Saved entries:
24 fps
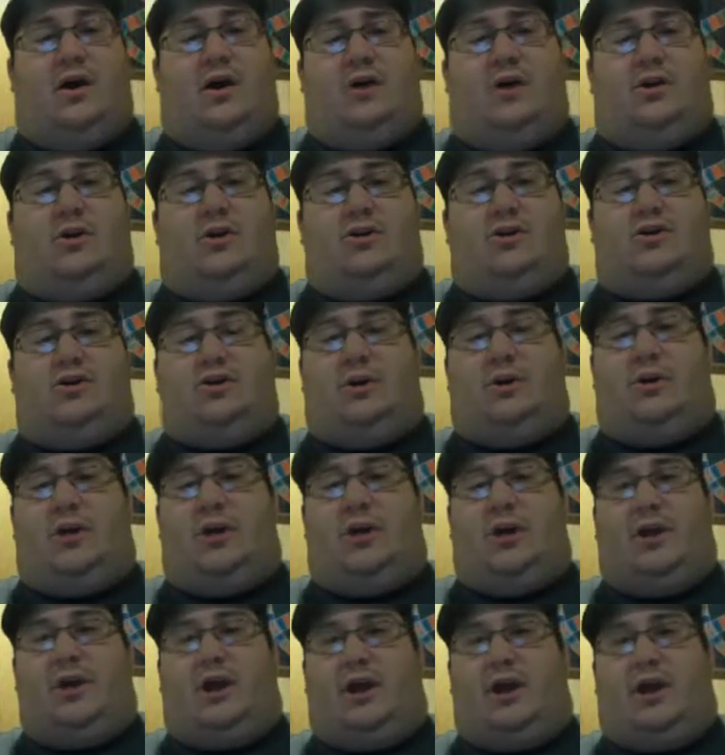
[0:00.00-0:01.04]

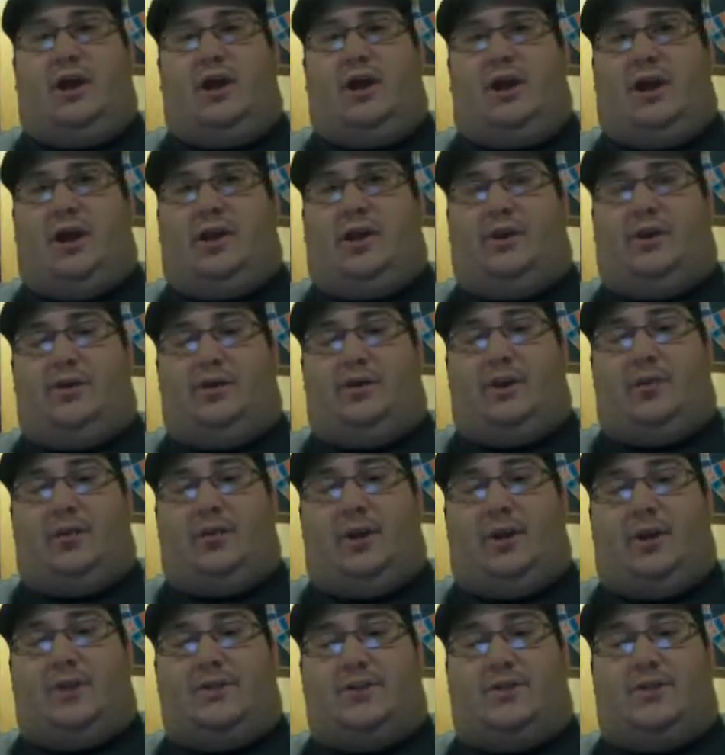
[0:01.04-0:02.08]
don't know how to
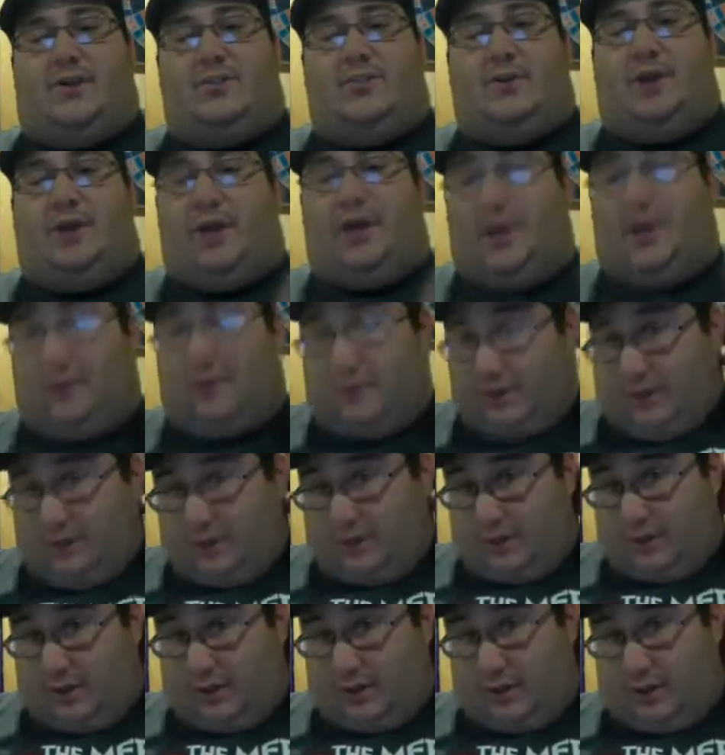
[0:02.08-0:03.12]
pronounce his name, but
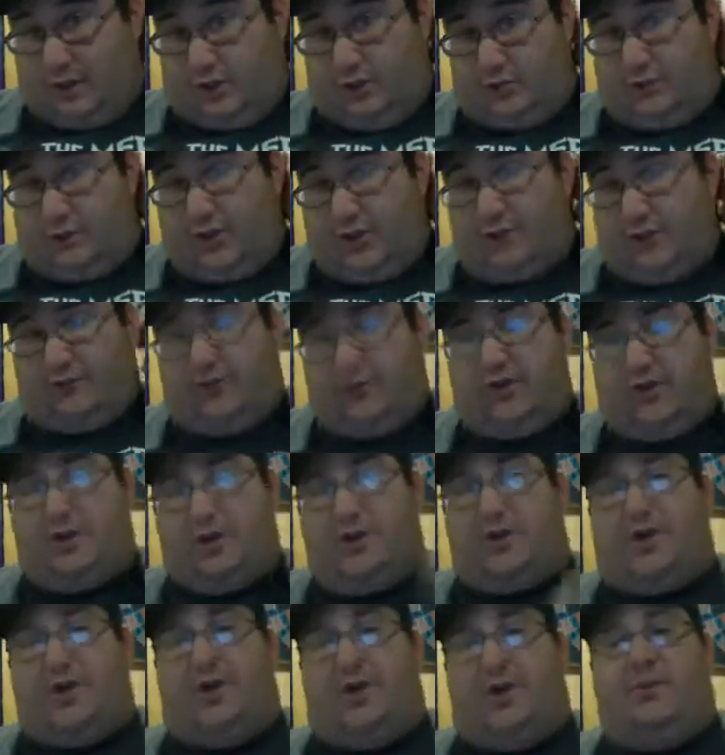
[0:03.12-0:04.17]
you definitely
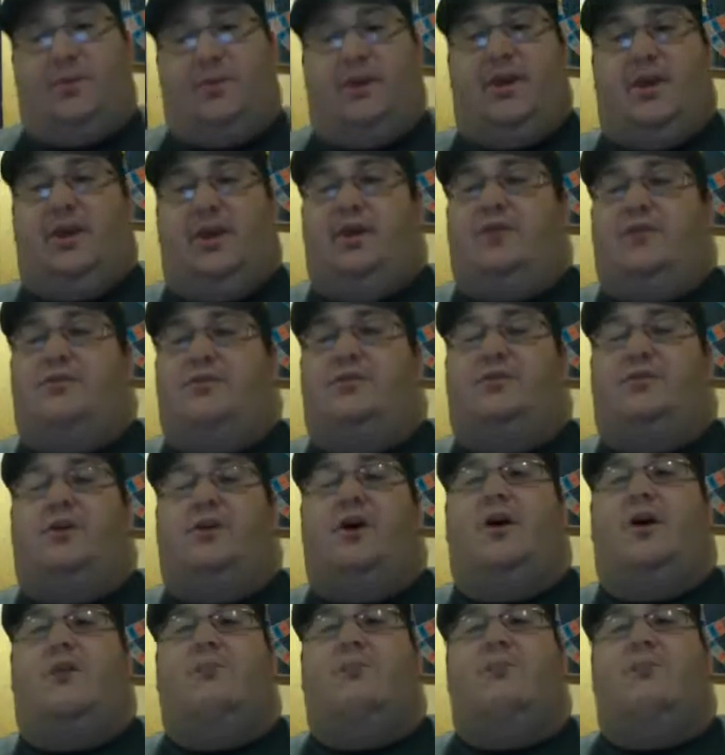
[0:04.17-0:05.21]
know him. He is
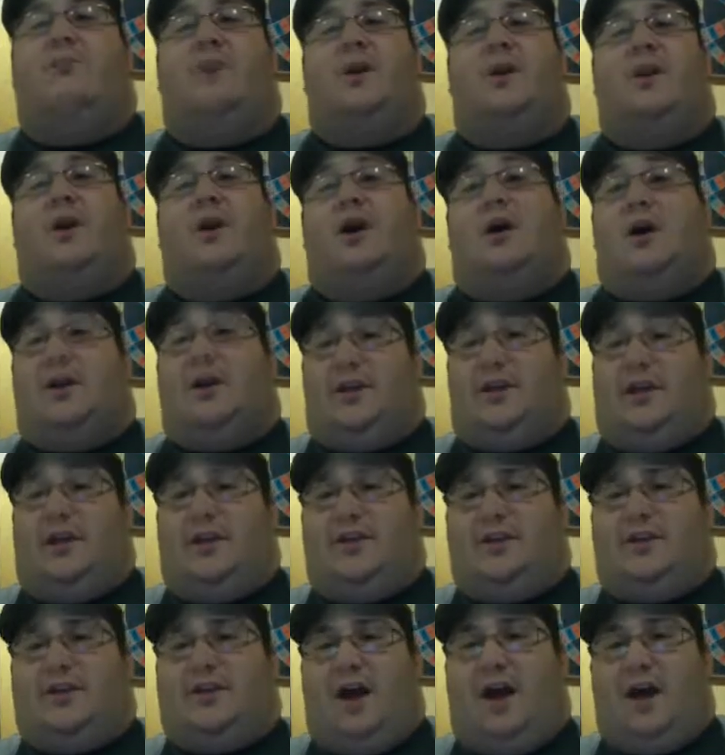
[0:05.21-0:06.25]

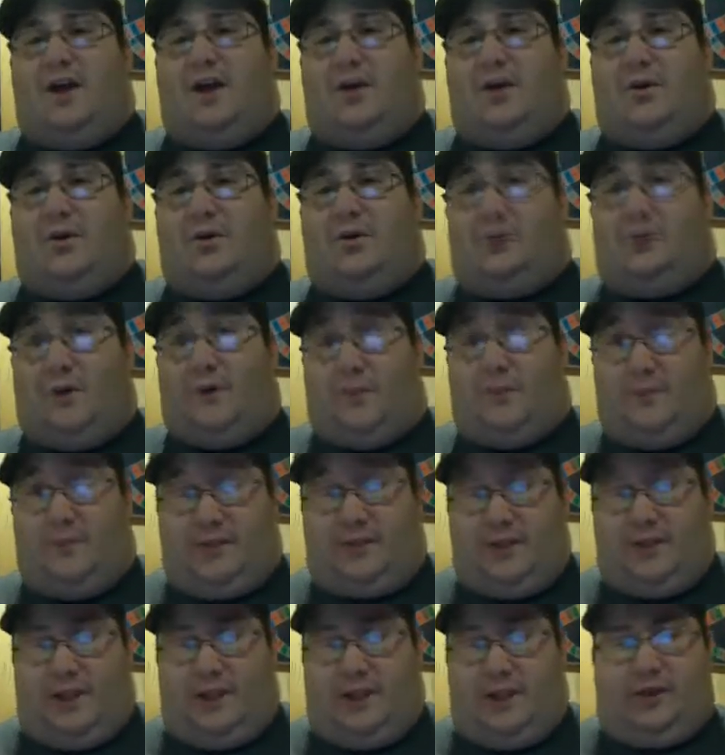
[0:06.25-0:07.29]
Taco from The
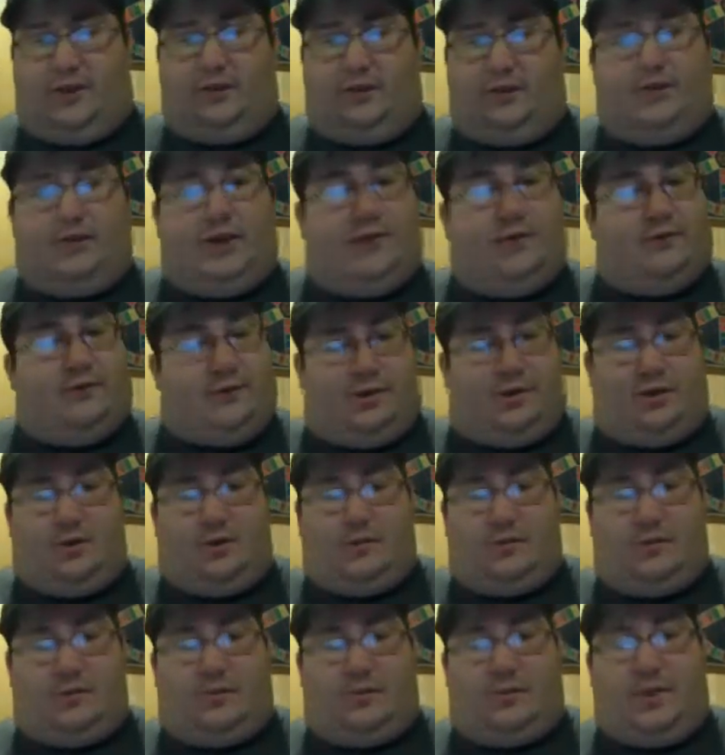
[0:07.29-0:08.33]
League. You definitely
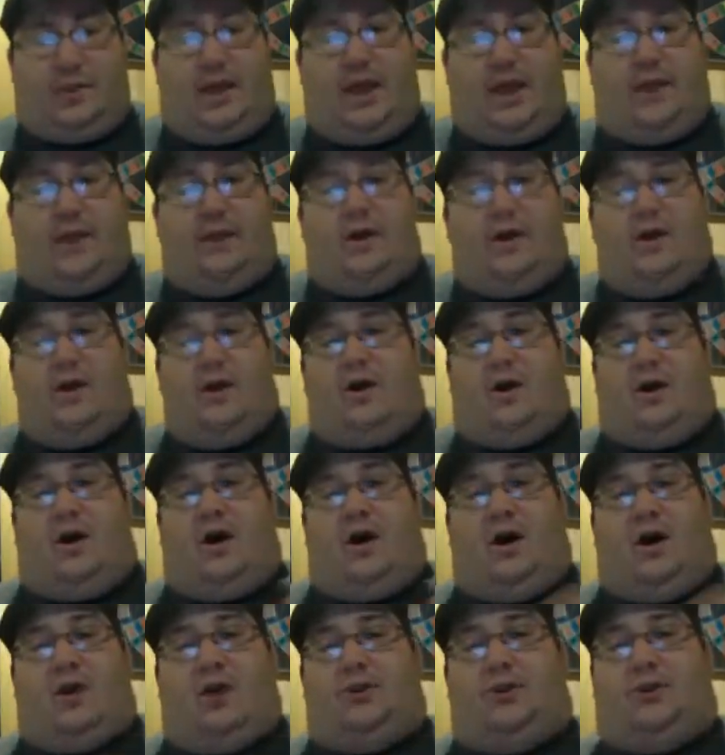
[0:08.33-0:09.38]
know him from that.
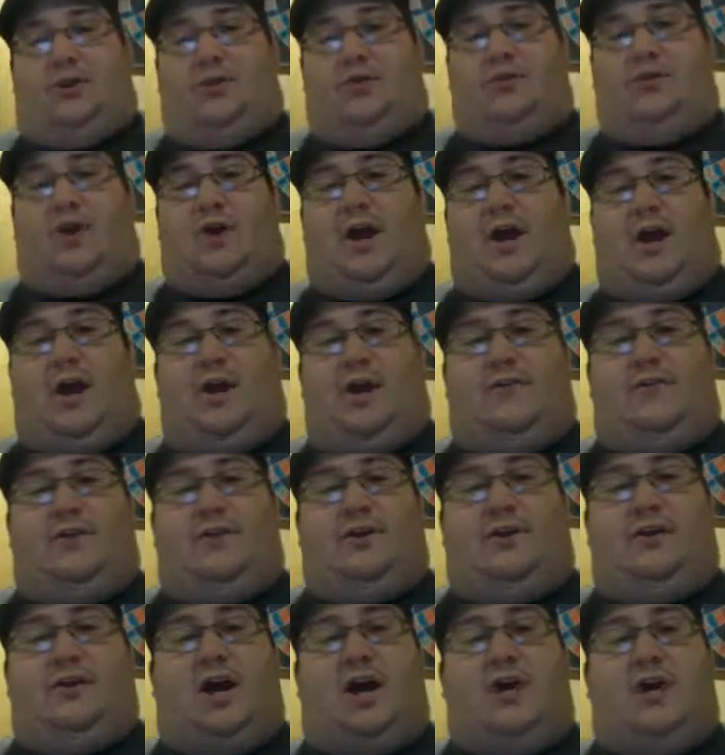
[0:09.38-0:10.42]
You also have
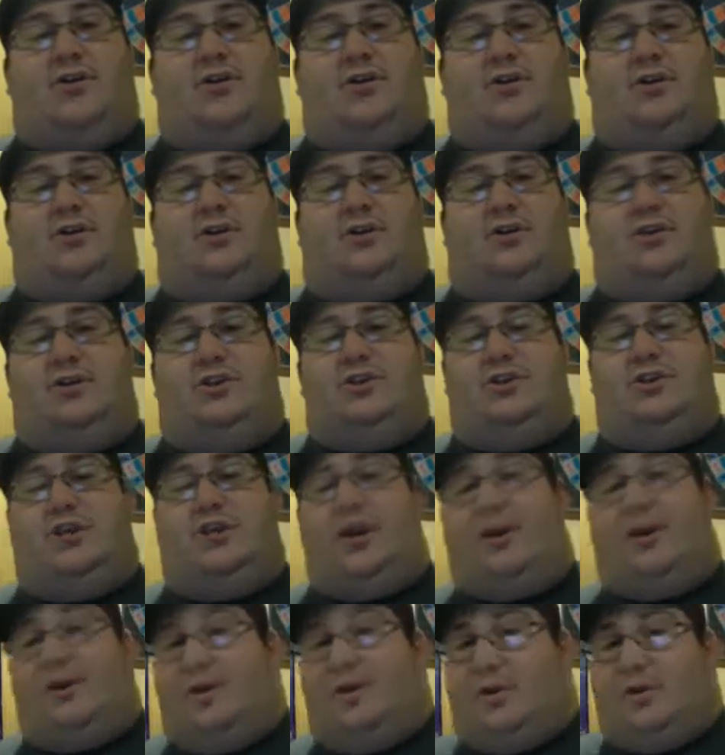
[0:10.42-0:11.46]
Natasha
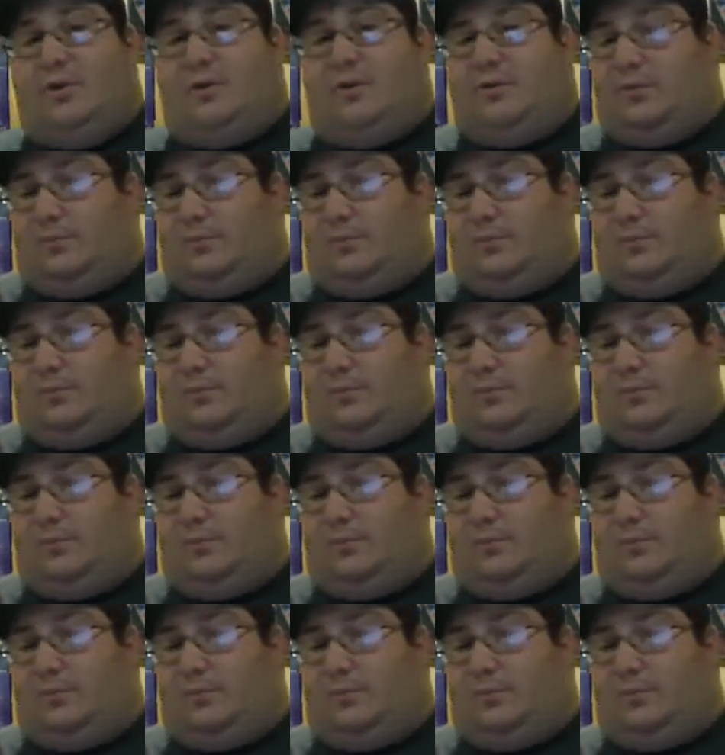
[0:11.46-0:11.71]
Leggero,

Your assignment - What is needed is an exact repeat of the lines from the one containing "[0:04.17-0:05.21]" through the last line of the records above, both included, with pictures left out.

Solution -
[0:04.17-0:05.21]
know him. He is
[0:05.21-0:06.25]

[0:06.25-0:07.29]
Taco from The
[0:07.29-0:08.33]
League. You definitely
[0:08.33-0:09.38]
know him from that.
[0:09.38-0:10.42]
You also have
[0:10.42-0:11.46]
Natasha
[0:11.46-0:11.71]
Leggero,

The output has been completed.